***SPOILERS*** ***SPOILERS*** Packed with memorable moments (such as the quote above, immortalized by Primus), Deliverance tells the story of four guys who take a trip to the wild woods to go white water rafting and get away from the big city for a while only to find that their fun soon takes a bad turn. This is not a Hollywood film. There are virtually no special effects whatsoever, the setting is extremely realistic, and nothing at all is sugarcoated or made pretty. The city boys look like city boys, and even the tough guy Louis, portrayed with precision by Burt Reynolds, is clearly at the mercy of the wild on this trip. This is a perfect example of a what-if film. What if a few friends went river rafting in an area of the woods that none of them were familiar with, and ended up desperately trying to avoid being tried and convicted for murders that they were forced to commit to save their own lives?

There is clearly a very strong element of the film that deals with societal and class structure and the relationship (or lack thereof) between rural and urban peoples. When the four guys arrive in the woods early in the film, they clearly do not quite know how to interact with the people who live out there, and they speak to them as though they are unsure whether they will understand or be able to communicate. This communication block is most memorably illustrated in the dueling banjoes scene, in which they are trying to gas up the car and truck and get someone to drive the vehicles downriver for them. While Drew and the obviously inbred and probably mentally deficient boy on the porch are dueling with their guitar and banjo (one of the best scenes in the film), Louis is having some difficulty buying the gas, and Bobby makes a comment about genetic deficiencies and how pathetic it all is. When the boy turns away from Drew, who had offered to shake his hand after their stupendous jam session, Bobby tells him to give the kid a couple bucks, knowing that none of them are quite sure how to react.

This is the kind of thing that we see in Deliverance that sets up so much of the tension that is to follow. This great scene where a lot of fun was had (including the funniest 'redneck dancing' scene until O Brother, Where Art Thou?) ended with everyone awkwardly unsure what to do around each other. These people are apples and oranges, and they live by completely different rules of life. The people that Louis, Bobby, Drew and Ed encounter in the hills grew up separated from modern society and modern laws, and live by the rules of nature, which do not include thou shalt not kill. Confused by their awkward behavior, the four friends set out on the river, hoping for the weirdness to end and for the adventure to begin.

(spoilers) When they are briefly separated from each other and Ed and Bobby run into the hillbillies beside the river who quickly turn unpleasant, the uncertainty about the way that these people live - which was established by the scene above - comes into play to create the most tension during the scene. I think that a good sign of a quality thriller like this is that the tragic element of the film, namely the assaults and actual murders, takes up a very small amount of screen time but remain some of the most memorable parts of the film. There is no gratuitous violence here, it's all there for an obvious purpose and it achieves a startlingly powerful effect.
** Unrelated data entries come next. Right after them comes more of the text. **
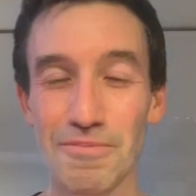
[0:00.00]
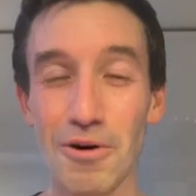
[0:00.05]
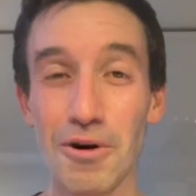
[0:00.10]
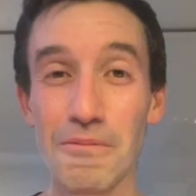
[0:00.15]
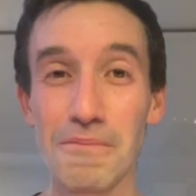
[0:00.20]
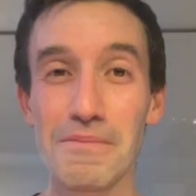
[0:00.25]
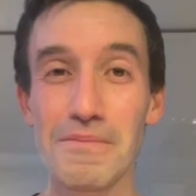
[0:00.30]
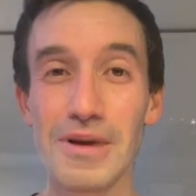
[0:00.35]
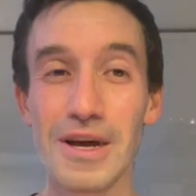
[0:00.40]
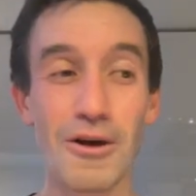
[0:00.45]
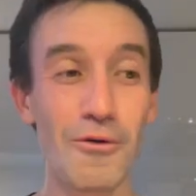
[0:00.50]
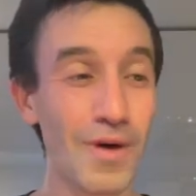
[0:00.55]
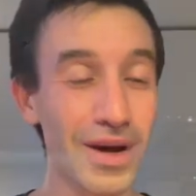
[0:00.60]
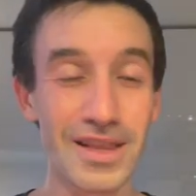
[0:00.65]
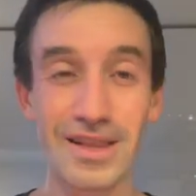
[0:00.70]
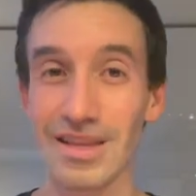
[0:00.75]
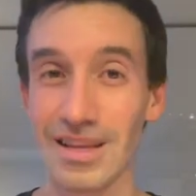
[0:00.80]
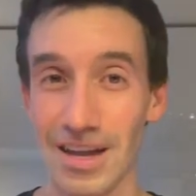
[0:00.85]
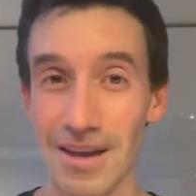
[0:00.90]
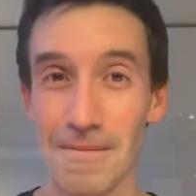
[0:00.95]
por mi
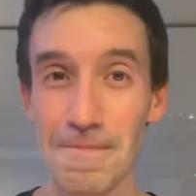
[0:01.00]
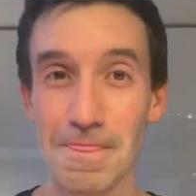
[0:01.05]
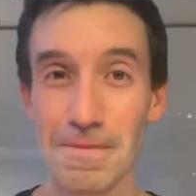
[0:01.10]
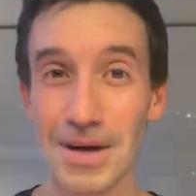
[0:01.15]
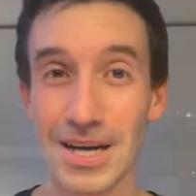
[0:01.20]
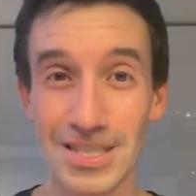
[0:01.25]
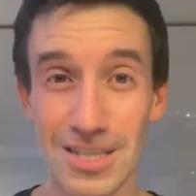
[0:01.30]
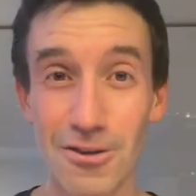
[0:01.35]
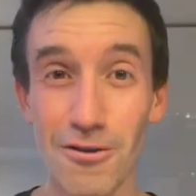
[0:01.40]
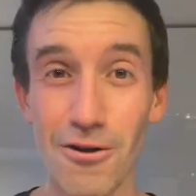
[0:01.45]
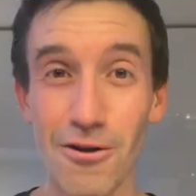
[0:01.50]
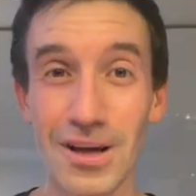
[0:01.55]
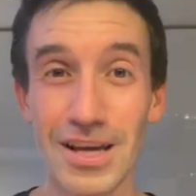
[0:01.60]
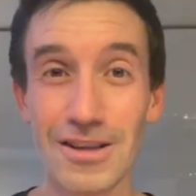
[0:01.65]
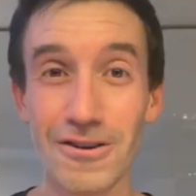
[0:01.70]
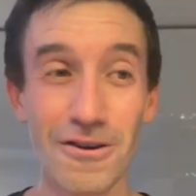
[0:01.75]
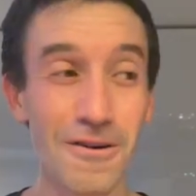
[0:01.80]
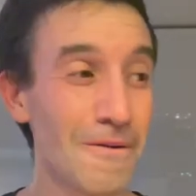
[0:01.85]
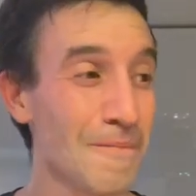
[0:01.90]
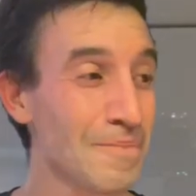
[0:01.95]
cuenta, parecía un
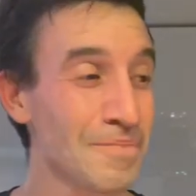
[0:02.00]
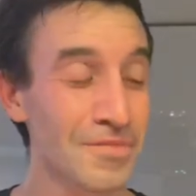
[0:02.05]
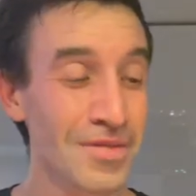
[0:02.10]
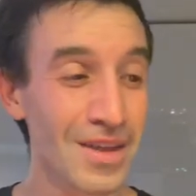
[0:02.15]
loquito.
The move is about the violent clash of two very different kinds of people, and what can happen when they inadvertently find themselves at war with each other. The trip down the rest of the river after the assault, which takes up the majority of the film, delivers some spectacularly effective tension, and keeps you on the edge of your seat while not bombarding you with so much happening that you become numb. It is surprisingly effective when we find out that Ed may very well have killed the wrong man up there on the cliff, and the tension in the film doesn't even let up when the three surviving members of the team reach the bottom of the river, because they deliver a questionable explanation to the police about what happened up there on the river and why the deputy's brother-in-law is missing.

This is a very disturbing film, which is a testament to its success, because it's pretty obvious that a film like this is meant to shake people up a little bit. The hillbillies are the human (i.e. more realistic) version of the sub-human rednecks seen in childish but fairly similar films like Gator Bait and Gator Bait 2, neither of which could possibly ever be compared to a timeless film like Deliverance. When we follow these four men through their fateful weekend in the woods, the natural element is so real and we get to know the men so well and in such a subtle fashion that it's almost like we, as individuals of the audience, are really a fifth member of the team. It's not often that a film is able to come across that way.